PETALING JAYA: Scientex Bhd will continue to see heightened competition for the plastic packaging market and its margins may continue to be under pressure.
For the second quarter of its financial year 2025 (2Q25), Scientex posted a net profit of RM123.95mil, down from RM141.01mil, mainly due to competition in industrial packaging products.
Meanwhile, net profit for the first half of financial year 2025 (FY25) fell by 6% year-on-year on margin compression arising from lower average selling prices.
Turnover for the period was flattish as higher contribution from the property segment had offset the softer industrial films exports.
In view of this, Kenanga Research is reducing its FY25 to FY26 earnings by 9% and 15%, respectively.
“Amidst global tariffs uncertainties, we have also revised downward our price earnings (PE) ratio valuation on its plastic packaging business from 12 times to eight times following management’s latest guidance of a continuous challenging outlook for the segment.
“We tone down our target price to RM3.60 from RM4.24 and maintain a ‘market perform’ call,” the research firm said in a report yesterday.
According to Kenanga Research, Scientex’s management guided on a continuous challenging outlook for its plastic packaging segment.
“For its property division, we remain confident that the sales of its affordable properties will continue to be resilient given strong take-up rates from recent launches. The group’s current unbilled sales stood at RM1.7bil.”
It added that the ongoing progress of the Johor-Singapore Special Economic Zone will augur well with Scientex’s land banks and new launches in the southern part of Johor.
UOB Kay Hian Research (UOBKH Research) also lowered its target price to RM4.05 (from RM4.87), but upgraded the stock to a “buy” on valuation grounds.
The research firm believes that the negatives have largely been priced in and Scientex currently trades at below minus 2.0 standard deviation to its mean PE.
“We believe value has emerged,” said UOBKH Research.

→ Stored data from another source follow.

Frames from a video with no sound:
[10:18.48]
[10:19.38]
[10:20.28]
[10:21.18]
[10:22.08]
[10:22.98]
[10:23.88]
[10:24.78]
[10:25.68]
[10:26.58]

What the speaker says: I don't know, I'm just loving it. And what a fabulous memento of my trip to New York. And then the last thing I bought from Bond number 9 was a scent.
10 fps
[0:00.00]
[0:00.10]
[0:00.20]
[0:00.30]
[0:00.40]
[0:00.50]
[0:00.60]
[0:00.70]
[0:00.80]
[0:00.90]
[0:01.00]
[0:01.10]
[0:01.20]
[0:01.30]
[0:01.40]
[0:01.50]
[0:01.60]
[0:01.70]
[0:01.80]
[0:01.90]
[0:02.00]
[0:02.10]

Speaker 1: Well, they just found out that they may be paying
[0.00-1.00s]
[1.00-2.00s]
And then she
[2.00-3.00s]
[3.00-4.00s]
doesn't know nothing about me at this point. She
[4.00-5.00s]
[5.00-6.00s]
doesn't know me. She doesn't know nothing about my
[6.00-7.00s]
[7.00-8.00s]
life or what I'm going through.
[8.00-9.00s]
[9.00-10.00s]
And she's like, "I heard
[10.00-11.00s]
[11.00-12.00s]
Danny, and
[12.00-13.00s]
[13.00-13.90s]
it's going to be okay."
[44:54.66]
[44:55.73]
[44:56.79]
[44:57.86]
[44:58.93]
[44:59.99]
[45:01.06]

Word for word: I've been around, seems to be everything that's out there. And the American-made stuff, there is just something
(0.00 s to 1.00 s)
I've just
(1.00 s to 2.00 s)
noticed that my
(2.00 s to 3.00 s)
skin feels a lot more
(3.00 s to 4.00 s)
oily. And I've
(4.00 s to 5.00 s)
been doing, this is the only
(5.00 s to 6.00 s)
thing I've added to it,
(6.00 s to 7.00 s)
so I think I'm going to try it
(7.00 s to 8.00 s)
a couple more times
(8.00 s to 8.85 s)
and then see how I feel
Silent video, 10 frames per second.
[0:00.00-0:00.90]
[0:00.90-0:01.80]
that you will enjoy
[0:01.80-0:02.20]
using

It noted that the group’s property earnings were picking up.
“We understand that Scientex may increase the pace of its launches in tandem with the uptick in landbanking. However, we understand that this may not be within FY25, given the time needed to rezone and convert land titles.”
As for concerns on US tariffs, UOBKH Research foresees minimal impact on Scientex.
“We understand the United States only makes up around 10% of overall revenue and the existing plant in Phoenix, Arizona should minimise the impact of any potential tariffs on exports.
“Positively, the Arizona plant has been seeing increasing demand with current utilisation coming in at 40%.”